Julie didn't need a translation. "You mean it has to occupy me."

"Or me. If it occupies you, I'll attempt to exorcise if. If that doesn't work, I may have to grant it permission to possess me."

"Asher, no!"

"Julie, yes. Just listen. That thing wants me not only because I'm immortal, but because I have the innate ability to become a terror beyond your imagining. If that thing takes me over, it can wreak horror I don't even want to describe. That's why it wants a vampire."

She nodded, going almost numb with fear. "But if it takes you..."

"Then we have to stop it at any cost. Any cost, Julie, even if it means killing me."

She jumped up. "No!"

"Julie, listen to me."

"No, I'm not going to kill you. I'm not going to stand by while someone else kills you!"

"Julie..." An instant later he was there, his arms wrapped tightly around her, steel bands she could not escape.

"Listen to me. Listen to me!"

Finally, she nodded, even though she could feel the sting of tears in her eyes.

"You cannot conceive what I am capable of. Unleashed and misdirected I could instill such terror in this city that people would be afraid to emerge from their locked houses. I could do that. I could go on a killing rampage that would approach genocide. I could leave such a bloody trail behind me that you humans would never feel safe again. And little could stop me. Do you think I want to become that monster? I would rather die."

She bit her lip too hard she tasted blood. She saw his eyes darkness, knew he smelled it and wanted it, and much as she wished she could drive words from her mind, make herself forget them, she knew he wasn't exaggerating. The little she had seen of his capabilities was enough to verify the truth. He could become a monster beyond reckoning.

"But I can be killed," he said flatly. "I can be. The sunlight. Fire. Decapitation. Those things can kill me. The demons know this and will try to avoid it. It wants me as I am, not dead."

Still biting her lip, feeling a hot tear roll down her cheek, she nodded. Speech seemed impossible.

"So here is the thing. If it takes you and I fail to exorcise you, I'll invite it to take me. If that happens, you're going to wake up in the midst of things, because while you're possessed, you won't remember anything from when the demon is in control. If you become suddenly aware that things have changed, then you must presume I am possessed. Don't trust me. I'm going to make a protective circle. If the demon holds me, it cannot cross the unbroken circle."

Again she nodded, trying to take every word to heart.

"It may try to break the circle, scuff it if it's pretending to be me, so that once it enters it can still escape. If that happens, you must immediately close the circle."

"How?"

"I'll show you when I make it. If I refuse to enter the circle, use fire. Every bit of fire you can. Burn me if necessary. Drive me into it, and seal it."

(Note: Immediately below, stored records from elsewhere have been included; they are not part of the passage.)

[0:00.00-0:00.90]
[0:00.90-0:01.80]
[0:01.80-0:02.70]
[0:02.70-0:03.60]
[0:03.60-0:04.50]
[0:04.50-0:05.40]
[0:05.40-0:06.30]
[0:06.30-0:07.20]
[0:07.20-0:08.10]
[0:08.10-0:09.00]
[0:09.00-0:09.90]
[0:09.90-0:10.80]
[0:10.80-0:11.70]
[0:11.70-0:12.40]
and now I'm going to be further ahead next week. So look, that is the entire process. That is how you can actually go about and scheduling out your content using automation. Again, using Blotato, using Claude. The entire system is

"Burn you?" She quailed at the thought.

"I can heal from any burn except immolation. The demon won't want to risk that. So burn me if you must to get me into the circle. Then you must do and say exactly what I've written down for you. Exactly. Can you do that, Julie? Can you?"

She closed her eyes a moment, drawing a shaky breath, facing all that he had told her and the consequences of not obeying. In the end, it was the thought of many lives that might be lost if she failed that persuaded her. The thought of Asher being turned into something he loathed. She opened her eyes. "I can."

He studied her for several seconds, then nodded. "Ok. We'll go as soon as Jay gets something."